La progresiva adaptación de la economía agraria a estos monocultivos también influye en la biodiversidad. Estos monocultivos tienen muchas menos tolerancia a los bruscos cambios climáticos que estamos observando. A su vez, requieren de pesticidas y herbicidas que, muchas veces, tienen efectos nocivos sobre la salud de los seres humanos. En este aspecto, la modificación del “Tapiz de la vida” puede apreciarse en la aparición de especies resistentes a esos herbicidas utilizados para tratarlos.



-¿Existe algún método para medir y cuantificar los beneficios de la Biodiversidad?


-En mis investigaciones he trabajado con un conjunto de conceptos y métodos que permiten medir la “Diversidad Funcional” de los ecosistemas, es decir, las características morfológicas y fisiológicas de los organismos que lo integran. A partir de allí, podemos comprender y estudiar qué tipo de roles y funciones cumplen determinadas especies (por ejemplo especies de plantas), cómo pueden reaccionar ante cambios ambientales y cómo ese ecosistema beneficia o perjudica a los seres humanos. Este último paso es interdisciplinario, incorpora conceptos y herramientas de las ciencias sociales. Esto nos permite comprender las relaciones entre los seres vivos del planeta y las sociedades que se benefician de ellos y se entretejen con ellos.



-Las corrientes y teorías negacionistas del cambio climático se basan en el perjuicio económico que acarrearían las limitaciones a la explotación de los recursos naturales. ¿Hasta qué punto están fundadas esas opiniones?

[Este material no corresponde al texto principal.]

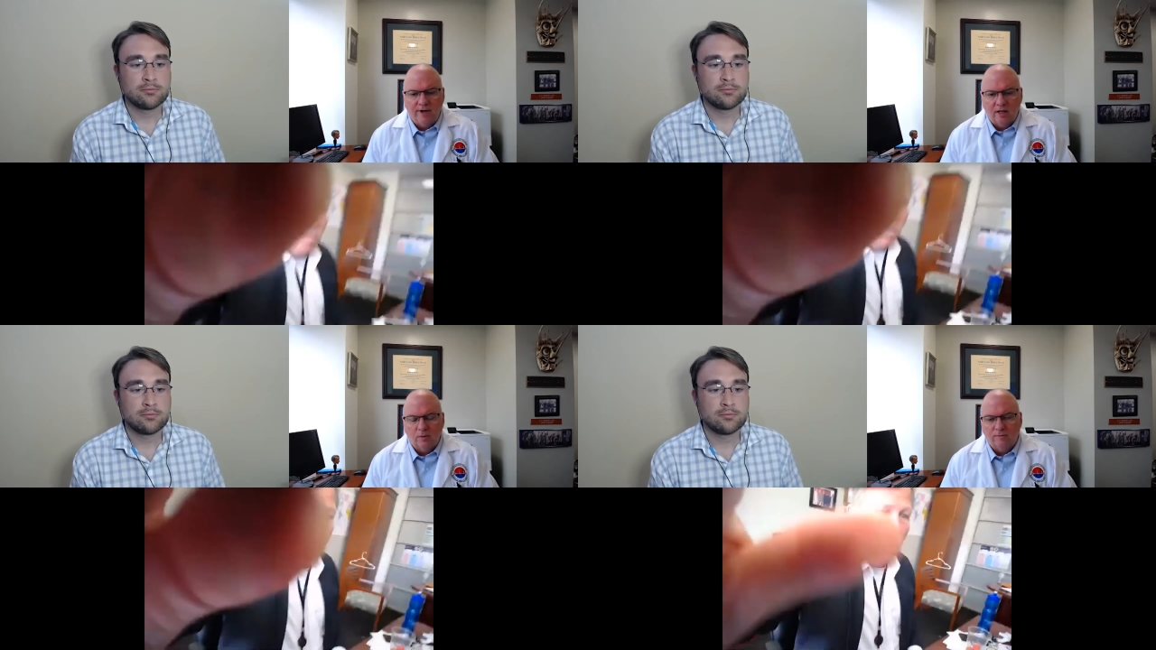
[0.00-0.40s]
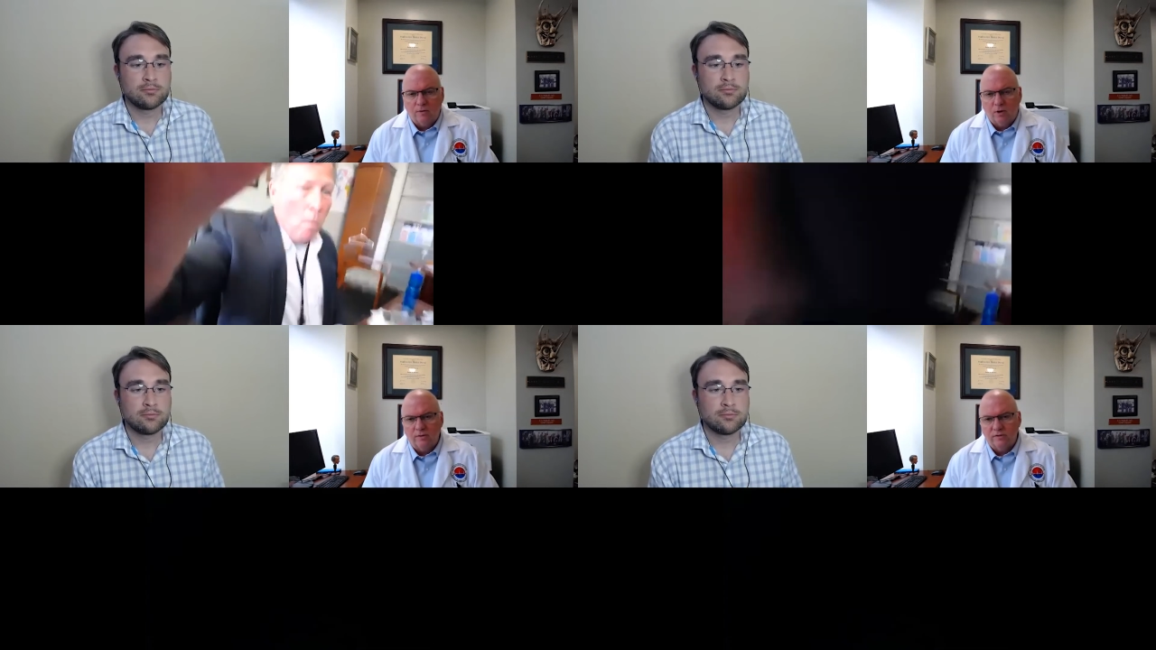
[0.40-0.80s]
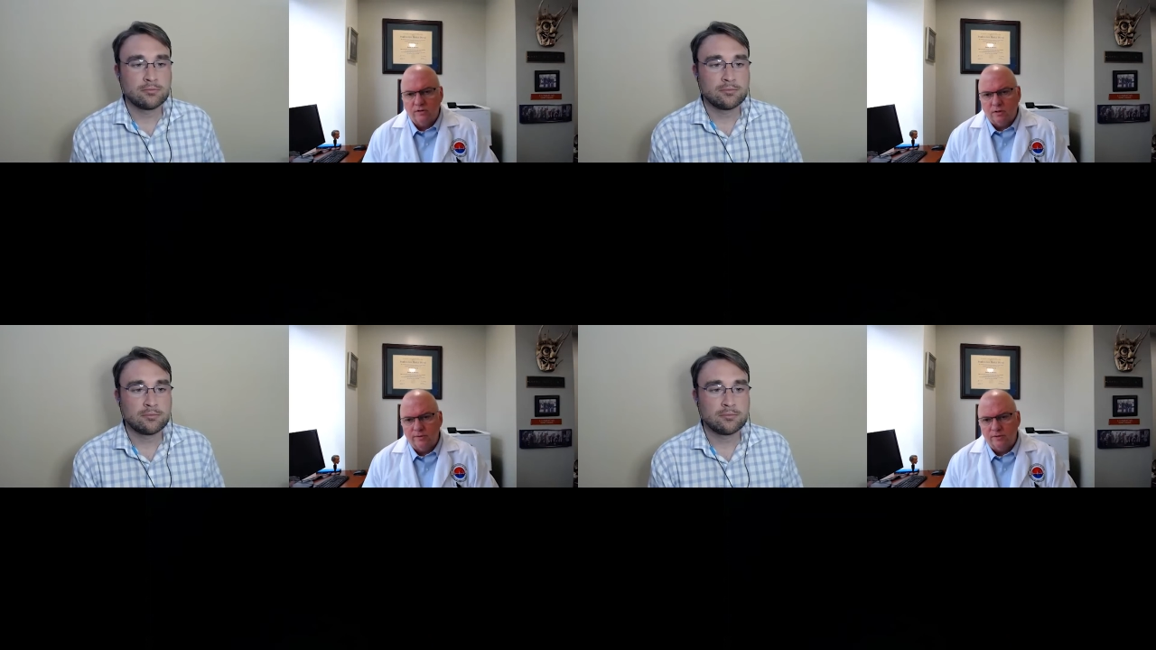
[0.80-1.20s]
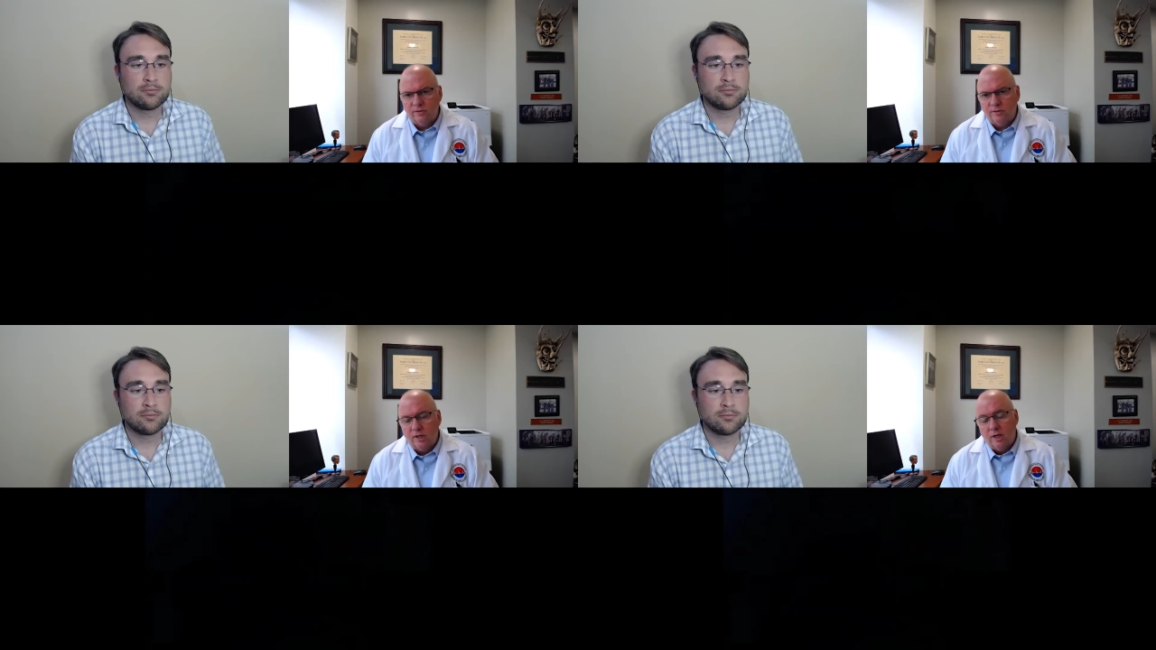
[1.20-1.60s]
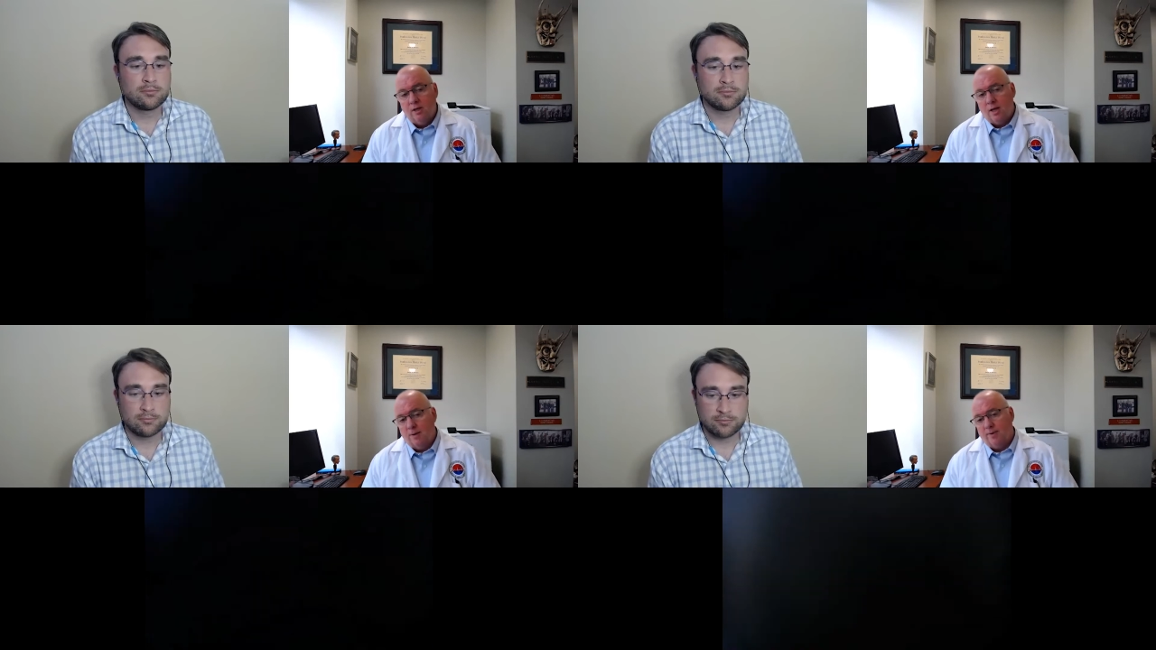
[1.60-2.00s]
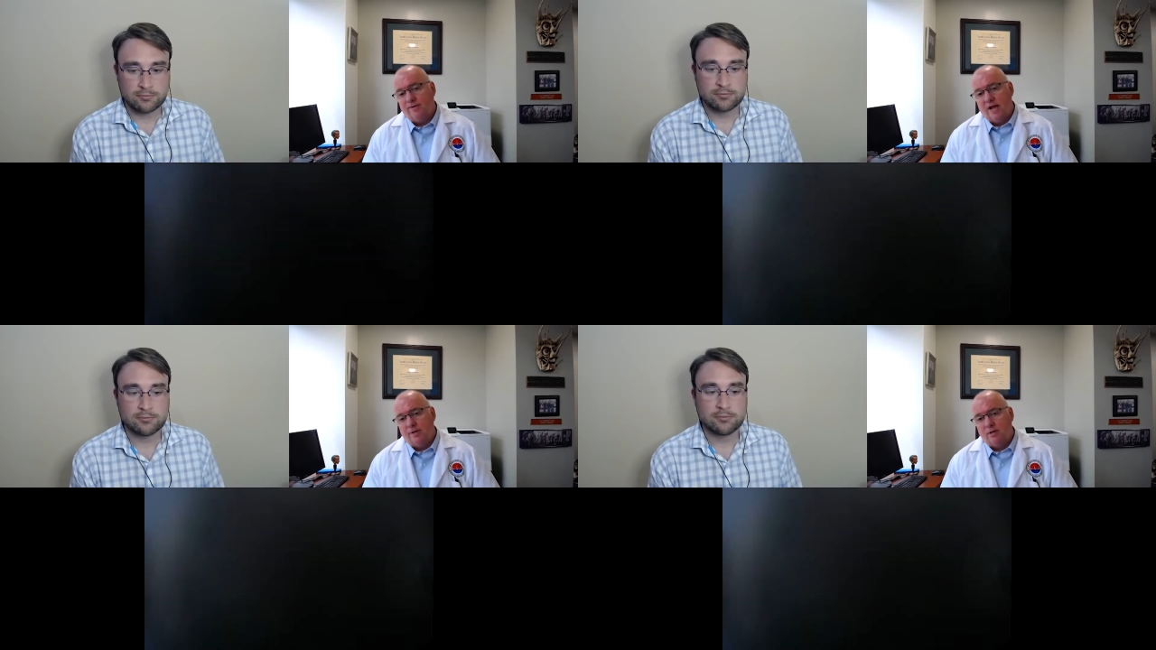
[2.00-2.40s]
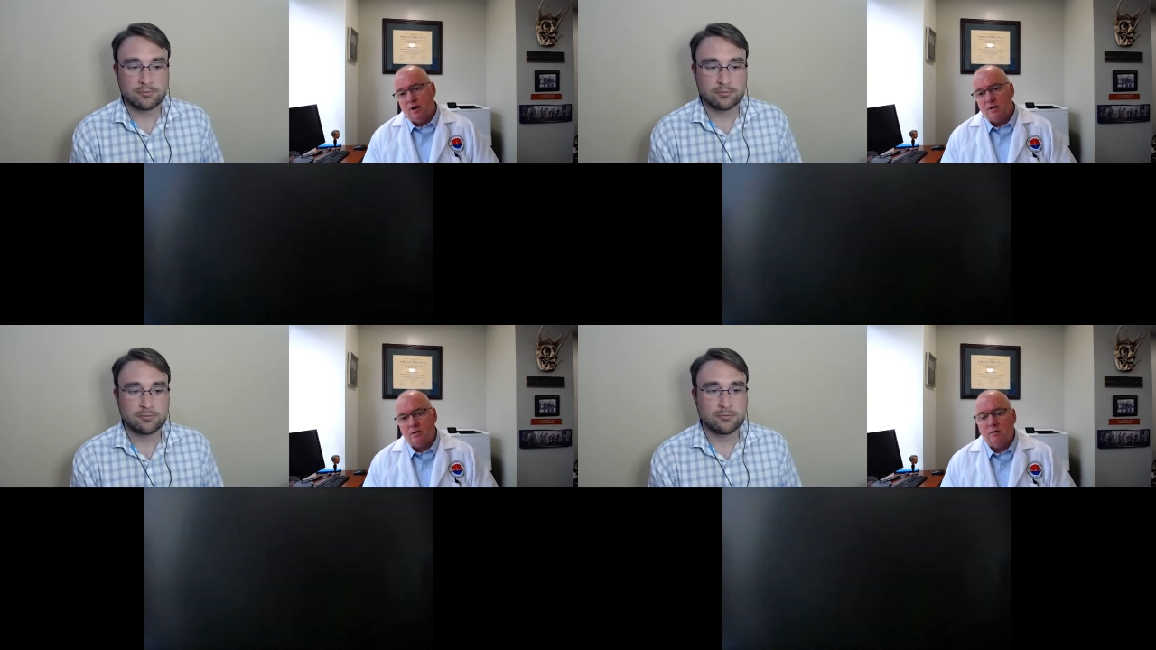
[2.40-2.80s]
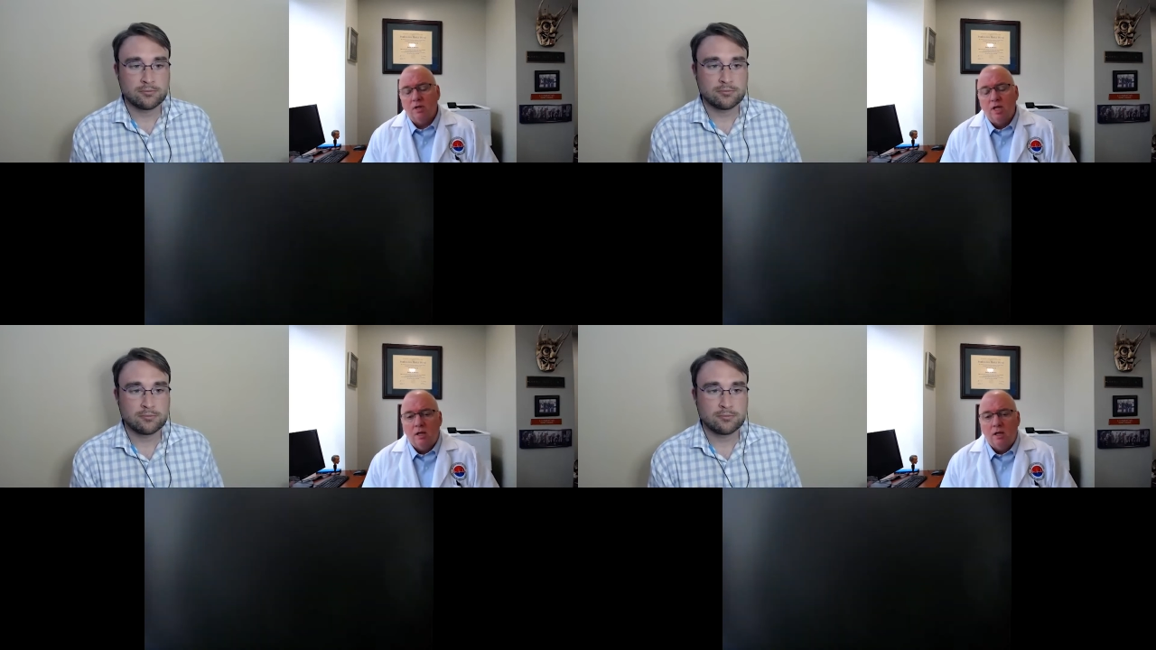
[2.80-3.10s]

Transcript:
Speaker 1: available for all those services. I'm a family doctor.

Los negacionistas suelen sembrar dudas sobre cualquier propuesta que, a su criterio, implique reducir las ganancias en el corto plazo. Las tabacaleras, por ejemplo, negaron durante mucho tiempo que fumar fuera perjudicial para la salud, pero finalmente pudo demostrarse la falsedad de esas afirmaciones, y hoy ya nadie se atrevería a dudar de eso. El problema es el daño que se produce durante todo ese tiempo, que es irreparable. Ahora vivimos en una época en la que el beneficio económico a corto plazo está comprometiendo seriamente el bienestar presente de muchos y el futuro de toda la humanidad, por lo que la ecuación entre costos y beneficios debe ser re-evaluada con otros parámetros y a otra escala, en el sentido de que las ventajas económicas de una minoría no pueden obtenerse a costa del bienestar del resto, tanto ahora como en el futuro. Resulta necesario encontrar un nuevo nivel de equilibrio al respecto. Es alentador, por ejemplo, que el G7 haya comenzado a ocuparse de algunos temas vinculados a la “Biodiversidad”. Antes no era un tema de agenda.

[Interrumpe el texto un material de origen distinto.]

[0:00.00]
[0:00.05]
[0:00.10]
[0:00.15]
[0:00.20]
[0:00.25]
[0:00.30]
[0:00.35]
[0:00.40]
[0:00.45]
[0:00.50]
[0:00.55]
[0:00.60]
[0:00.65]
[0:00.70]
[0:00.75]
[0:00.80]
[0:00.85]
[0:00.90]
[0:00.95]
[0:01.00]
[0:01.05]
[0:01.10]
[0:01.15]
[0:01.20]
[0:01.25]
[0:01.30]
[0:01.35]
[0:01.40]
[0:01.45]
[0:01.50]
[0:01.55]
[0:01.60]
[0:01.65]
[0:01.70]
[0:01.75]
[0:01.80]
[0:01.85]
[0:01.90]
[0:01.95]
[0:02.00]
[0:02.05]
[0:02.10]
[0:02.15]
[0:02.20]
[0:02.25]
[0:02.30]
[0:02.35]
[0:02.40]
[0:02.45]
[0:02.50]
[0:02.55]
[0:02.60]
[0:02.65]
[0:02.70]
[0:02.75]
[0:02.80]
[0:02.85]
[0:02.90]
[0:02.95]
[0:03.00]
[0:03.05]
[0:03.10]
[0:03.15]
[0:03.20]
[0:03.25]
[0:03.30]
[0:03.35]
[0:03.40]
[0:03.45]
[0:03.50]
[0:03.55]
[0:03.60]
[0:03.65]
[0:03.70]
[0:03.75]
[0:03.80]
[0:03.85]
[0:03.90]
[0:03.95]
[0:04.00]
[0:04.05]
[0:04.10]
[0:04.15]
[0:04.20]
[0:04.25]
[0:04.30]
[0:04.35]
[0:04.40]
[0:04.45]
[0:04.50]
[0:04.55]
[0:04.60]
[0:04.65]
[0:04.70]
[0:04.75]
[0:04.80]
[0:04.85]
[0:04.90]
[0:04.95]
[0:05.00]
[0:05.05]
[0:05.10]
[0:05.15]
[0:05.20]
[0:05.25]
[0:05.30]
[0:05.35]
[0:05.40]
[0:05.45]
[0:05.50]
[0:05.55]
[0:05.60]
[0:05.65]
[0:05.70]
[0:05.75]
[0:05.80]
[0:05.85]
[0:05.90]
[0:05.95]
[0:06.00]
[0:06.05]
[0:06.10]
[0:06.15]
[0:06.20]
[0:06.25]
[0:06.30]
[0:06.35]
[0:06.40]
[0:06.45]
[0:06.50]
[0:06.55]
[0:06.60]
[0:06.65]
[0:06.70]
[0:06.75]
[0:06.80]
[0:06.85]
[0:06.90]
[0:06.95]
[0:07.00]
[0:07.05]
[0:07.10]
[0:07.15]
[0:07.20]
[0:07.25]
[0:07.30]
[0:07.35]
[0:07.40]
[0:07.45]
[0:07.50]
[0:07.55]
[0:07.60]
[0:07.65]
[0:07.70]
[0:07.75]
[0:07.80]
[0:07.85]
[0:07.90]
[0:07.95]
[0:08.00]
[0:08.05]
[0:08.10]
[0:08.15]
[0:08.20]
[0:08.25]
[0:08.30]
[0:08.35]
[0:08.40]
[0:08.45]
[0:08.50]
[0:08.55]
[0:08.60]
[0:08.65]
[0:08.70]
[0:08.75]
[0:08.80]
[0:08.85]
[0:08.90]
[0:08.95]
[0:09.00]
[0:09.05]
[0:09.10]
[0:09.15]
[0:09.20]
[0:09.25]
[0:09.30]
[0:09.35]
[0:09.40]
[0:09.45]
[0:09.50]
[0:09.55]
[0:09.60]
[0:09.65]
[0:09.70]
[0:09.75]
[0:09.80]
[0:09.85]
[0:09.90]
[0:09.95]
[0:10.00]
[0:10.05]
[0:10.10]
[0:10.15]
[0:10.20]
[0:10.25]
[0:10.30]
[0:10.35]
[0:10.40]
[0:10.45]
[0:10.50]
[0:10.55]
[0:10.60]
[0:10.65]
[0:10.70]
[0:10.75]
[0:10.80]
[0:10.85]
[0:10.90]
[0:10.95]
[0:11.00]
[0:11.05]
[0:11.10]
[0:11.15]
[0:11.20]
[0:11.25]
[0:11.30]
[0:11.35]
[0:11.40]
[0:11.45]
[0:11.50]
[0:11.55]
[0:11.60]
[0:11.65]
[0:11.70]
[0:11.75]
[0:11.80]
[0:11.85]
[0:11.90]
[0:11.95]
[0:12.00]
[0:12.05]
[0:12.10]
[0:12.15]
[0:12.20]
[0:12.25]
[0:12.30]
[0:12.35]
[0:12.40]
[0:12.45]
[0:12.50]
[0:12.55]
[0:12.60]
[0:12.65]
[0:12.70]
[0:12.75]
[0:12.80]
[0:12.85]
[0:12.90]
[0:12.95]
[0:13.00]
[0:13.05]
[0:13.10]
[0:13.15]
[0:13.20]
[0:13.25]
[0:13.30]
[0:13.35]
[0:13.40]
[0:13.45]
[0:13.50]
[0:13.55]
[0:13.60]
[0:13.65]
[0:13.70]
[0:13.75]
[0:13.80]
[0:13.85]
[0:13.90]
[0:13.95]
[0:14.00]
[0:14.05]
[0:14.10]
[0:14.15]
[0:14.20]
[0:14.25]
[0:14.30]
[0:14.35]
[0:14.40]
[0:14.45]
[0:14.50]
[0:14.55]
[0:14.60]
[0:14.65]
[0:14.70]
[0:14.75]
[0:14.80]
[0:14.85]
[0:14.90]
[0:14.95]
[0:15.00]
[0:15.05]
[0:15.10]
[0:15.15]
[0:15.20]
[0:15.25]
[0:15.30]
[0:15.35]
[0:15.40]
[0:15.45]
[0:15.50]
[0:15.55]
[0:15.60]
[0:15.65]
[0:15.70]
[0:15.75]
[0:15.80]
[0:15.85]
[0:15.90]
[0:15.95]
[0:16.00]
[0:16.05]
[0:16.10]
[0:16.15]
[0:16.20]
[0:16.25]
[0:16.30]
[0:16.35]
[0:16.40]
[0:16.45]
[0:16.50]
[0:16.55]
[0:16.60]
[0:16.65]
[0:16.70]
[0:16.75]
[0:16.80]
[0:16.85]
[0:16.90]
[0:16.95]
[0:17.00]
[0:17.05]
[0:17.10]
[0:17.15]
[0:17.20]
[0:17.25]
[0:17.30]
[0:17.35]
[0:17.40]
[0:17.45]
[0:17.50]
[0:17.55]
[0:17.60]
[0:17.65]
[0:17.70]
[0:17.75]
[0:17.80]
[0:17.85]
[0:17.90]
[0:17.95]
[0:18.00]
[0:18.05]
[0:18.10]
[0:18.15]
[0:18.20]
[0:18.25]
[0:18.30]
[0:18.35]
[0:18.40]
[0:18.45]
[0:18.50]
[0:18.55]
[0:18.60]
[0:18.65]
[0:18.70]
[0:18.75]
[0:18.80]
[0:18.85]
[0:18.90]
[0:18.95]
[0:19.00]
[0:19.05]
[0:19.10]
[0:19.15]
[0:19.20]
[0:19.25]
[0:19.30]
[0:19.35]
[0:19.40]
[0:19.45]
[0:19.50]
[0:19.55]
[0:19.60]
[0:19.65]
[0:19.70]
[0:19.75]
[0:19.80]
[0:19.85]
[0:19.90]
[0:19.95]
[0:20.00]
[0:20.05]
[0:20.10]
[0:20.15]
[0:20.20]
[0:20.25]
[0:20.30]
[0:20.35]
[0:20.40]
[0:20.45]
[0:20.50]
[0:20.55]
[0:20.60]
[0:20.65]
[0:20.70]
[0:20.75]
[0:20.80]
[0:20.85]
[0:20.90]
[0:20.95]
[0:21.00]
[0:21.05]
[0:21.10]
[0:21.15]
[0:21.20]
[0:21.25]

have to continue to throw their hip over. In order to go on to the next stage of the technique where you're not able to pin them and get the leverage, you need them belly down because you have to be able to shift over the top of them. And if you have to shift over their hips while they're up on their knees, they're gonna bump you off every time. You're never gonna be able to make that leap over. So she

-Alguna vez has mencionado que la Biodiversidad es tan importante que puede, incluso, servir como fundamento o inspiración a nivel artístico. El Antropoceno (el período marcado por la influencia profunda y global del ser humano sobre el ambiente) ¿trajo también cierto deleite estético por el fin del mundo tal como lo conocemos?


-La posibilidad del fin del mundo siempre fascinó a la gente de diversas maneras, pero la destrucción del “Tapiz de la vida” no tiene nada de romántico. Quienes así lo creen, es porque no la sufren en carne propia o no la han visto de cerca. Desde lo científico se está alentando la toma de decisiones para modificar este estado de cosas, y no la contemplación indiferente. En ese sentido, la naturaleza no sólo está “ahí afuera”, también nos hizo lo que hoy somos, literalmente, y continúa haciéndonos cotidianamente, más allá de lo que las narrativas dominantes puedan inducirnos a creer.




Entender la biodiversidad


Sandra Díaz es Doctora en Biología por la Universidad Nacional de Córdoba, Doctora Honoris Causa por la Universidad de Buenos Aires, e Investigadora Superior del CONICET, en el Instituto Multidisciplinario de Biología Vegetal (IMBIV, CONICET-UNC). Junto a su equipo, trabaja en un marco interdisciplinario desde hace más de 10 años. Es miembro de las Academias de Ciencias de Argentina, Estados Unidos, Francia y el Mundo en Desarrollo. Fue mencionada por la revista Nature en 2018, como uno de los cinco científicos to watch (“para seguir”) en 2019 por co-liderar el Informe Global de la Plataforma Intergubernamental sobre Biodiversidad y Servicios Ecosistémicos (IPBES).